> DATA PROVIDED
○ ○ ○ ○ ○
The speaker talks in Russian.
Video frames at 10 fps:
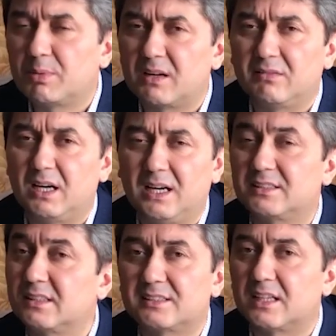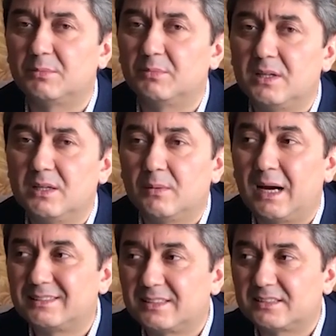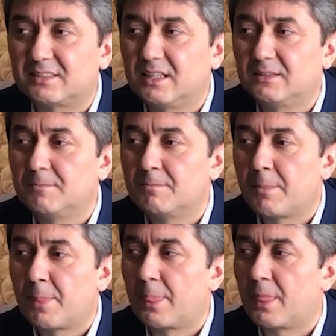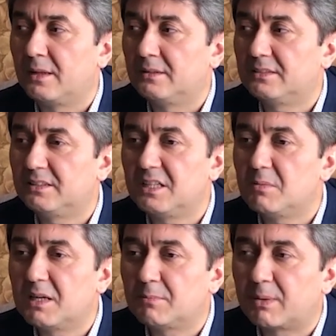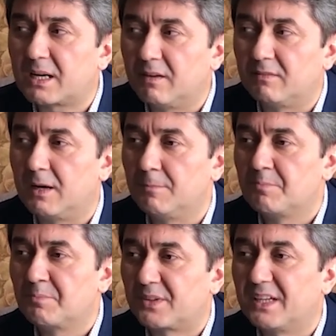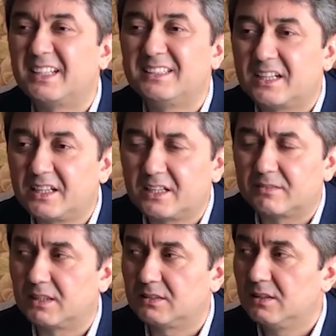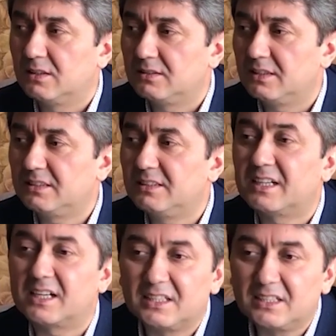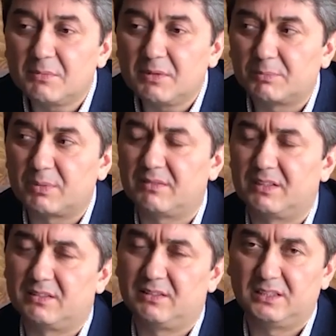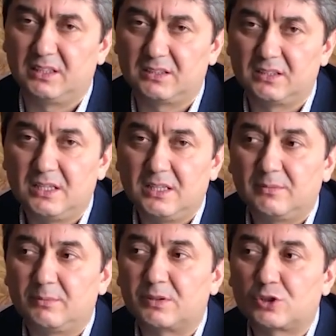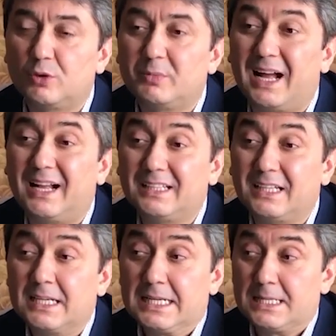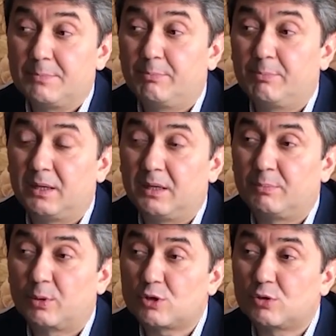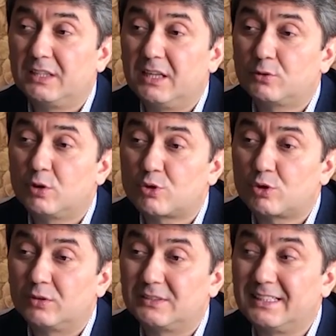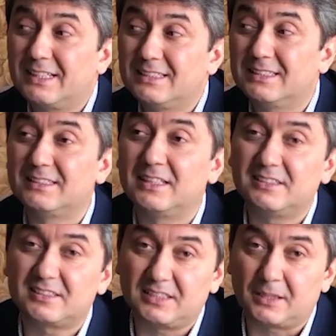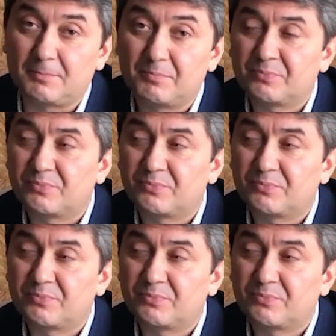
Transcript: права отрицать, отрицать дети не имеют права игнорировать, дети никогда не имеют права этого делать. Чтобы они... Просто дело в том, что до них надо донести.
○ ○ ○ ○ ○
> TASK PROMPT
Return each of the lines exactly as they appear above, with no images.

> TASK RESULT
The speaker talks in Russian.
Video frames at 10 fps:
Transcript: права отрицать, отрицать дети не имеют права игнорировать, дети никогда не имеют права этого делать. Чтобы они... Просто дело в том, что до них надо донести.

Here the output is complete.